▸ **RECORDS FOR THE EXERCISE**:
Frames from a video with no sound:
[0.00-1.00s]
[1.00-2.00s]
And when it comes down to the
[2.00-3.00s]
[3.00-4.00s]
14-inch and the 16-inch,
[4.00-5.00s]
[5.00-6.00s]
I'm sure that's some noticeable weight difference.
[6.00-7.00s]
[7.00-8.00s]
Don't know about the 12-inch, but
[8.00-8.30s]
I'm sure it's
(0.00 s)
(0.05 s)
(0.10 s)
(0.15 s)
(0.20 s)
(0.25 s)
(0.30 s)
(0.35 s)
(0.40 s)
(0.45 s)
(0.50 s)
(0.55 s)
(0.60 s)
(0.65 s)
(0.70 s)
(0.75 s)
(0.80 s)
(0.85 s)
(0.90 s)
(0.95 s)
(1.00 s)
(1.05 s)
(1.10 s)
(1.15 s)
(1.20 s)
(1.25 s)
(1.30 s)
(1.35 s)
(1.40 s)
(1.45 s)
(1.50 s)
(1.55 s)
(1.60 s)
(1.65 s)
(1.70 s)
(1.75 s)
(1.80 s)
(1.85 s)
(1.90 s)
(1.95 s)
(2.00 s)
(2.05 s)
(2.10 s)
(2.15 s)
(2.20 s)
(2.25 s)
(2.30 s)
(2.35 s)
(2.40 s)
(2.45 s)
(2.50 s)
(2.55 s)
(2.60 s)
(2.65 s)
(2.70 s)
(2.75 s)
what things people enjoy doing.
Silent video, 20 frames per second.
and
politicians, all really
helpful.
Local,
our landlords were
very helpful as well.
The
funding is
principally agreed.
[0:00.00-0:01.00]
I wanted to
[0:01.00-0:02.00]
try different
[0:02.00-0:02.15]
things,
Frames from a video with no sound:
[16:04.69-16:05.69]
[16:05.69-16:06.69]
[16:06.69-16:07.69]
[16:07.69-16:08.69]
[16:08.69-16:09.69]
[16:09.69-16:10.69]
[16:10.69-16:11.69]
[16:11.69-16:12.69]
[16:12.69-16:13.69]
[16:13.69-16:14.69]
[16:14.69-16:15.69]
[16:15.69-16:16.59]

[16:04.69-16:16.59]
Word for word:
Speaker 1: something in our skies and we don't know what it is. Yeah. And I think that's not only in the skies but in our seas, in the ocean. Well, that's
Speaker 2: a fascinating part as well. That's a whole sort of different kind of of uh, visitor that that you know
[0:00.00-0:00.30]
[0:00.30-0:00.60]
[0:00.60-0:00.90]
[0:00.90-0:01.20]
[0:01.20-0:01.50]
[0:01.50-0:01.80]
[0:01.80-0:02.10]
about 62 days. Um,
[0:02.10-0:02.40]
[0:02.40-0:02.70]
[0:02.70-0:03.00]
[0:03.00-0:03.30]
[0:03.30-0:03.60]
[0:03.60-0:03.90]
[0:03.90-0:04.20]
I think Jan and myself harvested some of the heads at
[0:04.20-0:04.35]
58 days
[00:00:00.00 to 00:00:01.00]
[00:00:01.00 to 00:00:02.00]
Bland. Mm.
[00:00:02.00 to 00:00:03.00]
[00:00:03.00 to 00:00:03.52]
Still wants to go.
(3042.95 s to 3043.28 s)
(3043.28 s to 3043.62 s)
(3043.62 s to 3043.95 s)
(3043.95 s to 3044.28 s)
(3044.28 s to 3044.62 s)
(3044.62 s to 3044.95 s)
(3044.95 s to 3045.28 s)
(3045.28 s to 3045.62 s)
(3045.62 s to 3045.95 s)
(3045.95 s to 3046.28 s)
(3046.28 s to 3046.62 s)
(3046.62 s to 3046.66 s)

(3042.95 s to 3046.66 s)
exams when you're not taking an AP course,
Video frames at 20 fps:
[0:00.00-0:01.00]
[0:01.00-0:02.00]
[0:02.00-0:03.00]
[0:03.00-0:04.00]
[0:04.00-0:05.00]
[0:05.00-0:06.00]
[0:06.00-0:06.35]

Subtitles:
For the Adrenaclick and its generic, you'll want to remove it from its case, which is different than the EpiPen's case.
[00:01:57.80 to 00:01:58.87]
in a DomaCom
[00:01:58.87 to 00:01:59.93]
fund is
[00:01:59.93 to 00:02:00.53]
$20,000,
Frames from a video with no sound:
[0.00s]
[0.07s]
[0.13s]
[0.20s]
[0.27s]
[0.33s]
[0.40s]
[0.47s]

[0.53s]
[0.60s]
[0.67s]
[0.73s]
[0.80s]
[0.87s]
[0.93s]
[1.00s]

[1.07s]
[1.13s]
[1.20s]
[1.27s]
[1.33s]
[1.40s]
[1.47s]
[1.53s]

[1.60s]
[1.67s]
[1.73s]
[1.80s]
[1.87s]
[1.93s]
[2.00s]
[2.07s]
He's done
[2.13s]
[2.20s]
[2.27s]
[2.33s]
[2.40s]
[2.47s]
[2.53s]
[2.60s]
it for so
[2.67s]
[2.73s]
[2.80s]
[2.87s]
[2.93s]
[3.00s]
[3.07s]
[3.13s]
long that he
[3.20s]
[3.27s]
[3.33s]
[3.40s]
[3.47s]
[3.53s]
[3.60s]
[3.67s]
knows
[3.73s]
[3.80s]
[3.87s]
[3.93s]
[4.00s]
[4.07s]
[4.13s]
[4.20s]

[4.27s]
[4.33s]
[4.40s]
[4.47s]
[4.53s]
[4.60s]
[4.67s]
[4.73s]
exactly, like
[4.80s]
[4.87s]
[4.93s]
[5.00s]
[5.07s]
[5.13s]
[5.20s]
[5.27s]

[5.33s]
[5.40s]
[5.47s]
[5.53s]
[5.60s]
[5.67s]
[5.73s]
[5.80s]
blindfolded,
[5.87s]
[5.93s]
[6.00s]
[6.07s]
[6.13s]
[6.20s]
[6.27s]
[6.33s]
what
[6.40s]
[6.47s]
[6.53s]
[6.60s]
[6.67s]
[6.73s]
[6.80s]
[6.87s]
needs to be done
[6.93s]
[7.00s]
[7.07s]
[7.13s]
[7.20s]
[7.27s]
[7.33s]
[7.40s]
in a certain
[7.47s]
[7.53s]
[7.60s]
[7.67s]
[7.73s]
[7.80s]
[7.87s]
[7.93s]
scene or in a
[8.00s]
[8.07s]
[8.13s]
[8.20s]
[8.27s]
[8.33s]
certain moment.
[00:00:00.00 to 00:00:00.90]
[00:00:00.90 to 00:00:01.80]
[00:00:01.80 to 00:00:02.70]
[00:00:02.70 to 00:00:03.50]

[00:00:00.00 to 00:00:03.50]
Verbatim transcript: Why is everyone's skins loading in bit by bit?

▸ **WHAT YOU ARE ASKED TO DO**: What's wanted here is every record, retyped exactly as shown above.

▸ **EXPECTED ANSWER**:
Frames from a video with no sound:
[0.00-1.00s]
[1.00-2.00s]
And when it comes down to the
[2.00-3.00s]
[3.00-4.00s]
14-inch and the 16-inch,
[4.00-5.00s]
[5.00-6.00s]
I'm sure that's some noticeable weight difference.
[6.00-7.00s]
[7.00-8.00s]
Don't know about the 12-inch, but
[8.00-8.30s]
I'm sure it's
(0.00 s)
(0.05 s)
(0.10 s)
(0.15 s)
(0.20 s)
(0.25 s)
(0.30 s)
(0.35 s)
(0.40 s)
(0.45 s)
(0.50 s)
(0.55 s)
(0.60 s)
(0.65 s)
(0.70 s)
(0.75 s)
(0.80 s)
(0.85 s)
(0.90 s)
(0.95 s)
(1.00 s)
(1.05 s)
(1.10 s)
(1.15 s)
(1.20 s)
(1.25 s)
(1.30 s)
(1.35 s)
(1.40 s)
(1.45 s)
(1.50 s)
(1.55 s)
(1.60 s)
(1.65 s)
(1.70 s)
(1.75 s)
(1.80 s)
(1.85 s)
(1.90 s)
(1.95 s)
(2.00 s)
(2.05 s)
(2.10 s)
(2.15 s)
(2.20 s)
(2.25 s)
(2.30 s)
(2.35 s)
(2.40 s)
(2.45 s)
(2.50 s)
(2.55 s)
(2.60 s)
(2.65 s)
(2.70 s)
(2.75 s)
what things people enjoy doing.
Silent video, 20 frames per second.
and
politicians, all really
helpful.
Local,
our landlords were
very helpful as well.
The
funding is
principally agreed.
[0:00.00-0:01.00]
I wanted to
[0:01.00-0:02.00]
try different
[0:02.00-0:02.15]
things,
Frames from a video with no sound:
[16:04.69-16:05.69]
[16:05.69-16:06.69]
[16:06.69-16:07.69]
[16:07.69-16:08.69]
[16:08.69-16:09.69]
[16:09.69-16:10.69]
[16:10.69-16:11.69]
[16:11.69-16:12.69]
[16:12.69-16:13.69]
[16:13.69-16:14.69]
[16:14.69-16:15.69]
[16:15.69-16:16.59]

[16:04.69-16:16.59]
Word for word:
Speaker 1: something in our skies and we don't know what it is. Yeah. And I think that's not only in the skies but in our seas, in the ocean. Well, that's
Speaker 2: a fascinating part as well. That's a whole sort of different kind of of uh, visitor that that you know
[0:00.00-0:00.30]
[0:00.30-0:00.60]
[0:00.60-0:00.90]
[0:00.90-0:01.20]
[0:01.20-0:01.50]
[0:01.50-0:01.80]
[0:01.80-0:02.10]
about 62 days. Um,
[0:02.10-0:02.40]
[0:02.40-0:02.70]
[0:02.70-0:03.00]
[0:03.00-0:03.30]
[0:03.30-0:03.60]
[0:03.60-0:03.90]
[0:03.90-0:04.20]
I think Jan and myself harvested some of the heads at
[0:04.20-0:04.35]
58 days
[00:00:00.00 to 00:00:01.00]
[00:00:01.00 to 00:00:02.00]
Bland. Mm.
[00:00:02.00 to 00:00:03.00]
[00:00:03.00 to 00:00:03.52]
Still wants to go.
(3042.95 s to 3043.28 s)
(3043.28 s to 3043.62 s)
(3043.62 s to 3043.95 s)
(3043.95 s to 3044.28 s)
(3044.28 s to 3044.62 s)
(3044.62 s to 3044.95 s)
(3044.95 s to 3045.28 s)
(3045.28 s to 3045.62 s)
(3045.62 s to 3045.95 s)
(3045.95 s to 3046.28 s)
(3046.28 s to 3046.62 s)
(3046.62 s to 3046.66 s)

(3042.95 s to 3046.66 s)
exams when you're not taking an AP course,
Video frames at 20 fps:
[0:00.00-0:01.00]
[0:01.00-0:02.00]
[0:02.00-0:03.00]
[0:03.00-0:04.00]
[0:04.00-0:05.00]
[0:05.00-0:06.00]
[0:06.00-0:06.35]

Subtitles:
For the Adrenaclick and its generic, you'll want to remove it from its case, which is different than the EpiPen's case.
[00:01:57.80 to 00:01:58.87]
in a DomaCom
[00:01:58.87 to 00:01:59.93]
fund is
[00:01:59.93 to 00:02:00.53]
$20,000,
Frames from a video with no sound:
[0.00s]
[0.07s]
[0.13s]
[0.20s]
[0.27s]
[0.33s]
[0.40s]
[0.47s]

[0.53s]
[0.60s]
[0.67s]
[0.73s]
[0.80s]
[0.87s]
[0.93s]
[1.00s]

[1.07s]
[1.13s]
[1.20s]
[1.27s]
[1.33s]
[1.40s]
[1.47s]
[1.53s]

[1.60s]
[1.67s]
[1.73s]
[1.80s]
[1.87s]
[1.93s]
[2.00s]
[2.07s]
He's done
[2.13s]
[2.20s]
[2.27s]
[2.33s]
[2.40s]
[2.47s]
[2.53s]
[2.60s]
it for so
[2.67s]
[2.73s]
[2.80s]
[2.87s]
[2.93s]
[3.00s]
[3.07s]
[3.13s]
long that he
[3.20s]
[3.27s]
[3.33s]
[3.40s]
[3.47s]
[3.53s]
[3.60s]
[3.67s]
knows
[3.73s]
[3.80s]
[3.87s]
[3.93s]
[4.00s]
[4.07s]
[4.13s]
[4.20s]

[4.27s]
[4.33s]
[4.40s]
[4.47s]
[4.53s]
[4.60s]
[4.67s]
[4.73s]
exactly, like
[4.80s]
[4.87s]
[4.93s]
[5.00s]
[5.07s]
[5.13s]
[5.20s]
[5.27s]

[5.33s]
[5.40s]
[5.47s]
[5.53s]
[5.60s]
[5.67s]
[5.73s]
[5.80s]
blindfolded,
[5.87s]
[5.93s]
[6.00s]
[6.07s]
[6.13s]
[6.20s]
[6.27s]
[6.33s]
what
[6.40s]
[6.47s]
[6.53s]
[6.60s]
[6.67s]
[6.73s]
[6.80s]
[6.87s]
needs to be done
[6.93s]
[7.00s]
[7.07s]
[7.13s]
[7.20s]
[7.27s]
[7.33s]
[7.40s]
in a certain
[7.47s]
[7.53s]
[7.60s]
[7.67s]
[7.73s]
[7.80s]
[7.87s]
[7.93s]
scene or in a
[8.00s]
[8.07s]
[8.13s]
[8.20s]
[8.27s]
[8.33s]
certain moment.
[00:00:00.00 to 00:00:00.90]
[00:00:00.90 to 00:00:01.80]
[00:00:01.80 to 00:00:02.70]
[00:00:02.70 to 00:00:03.50]

[00:00:00.00 to 00:00:03.50]
Verbatim transcript: Why is everyone's skins loading in bit by bit?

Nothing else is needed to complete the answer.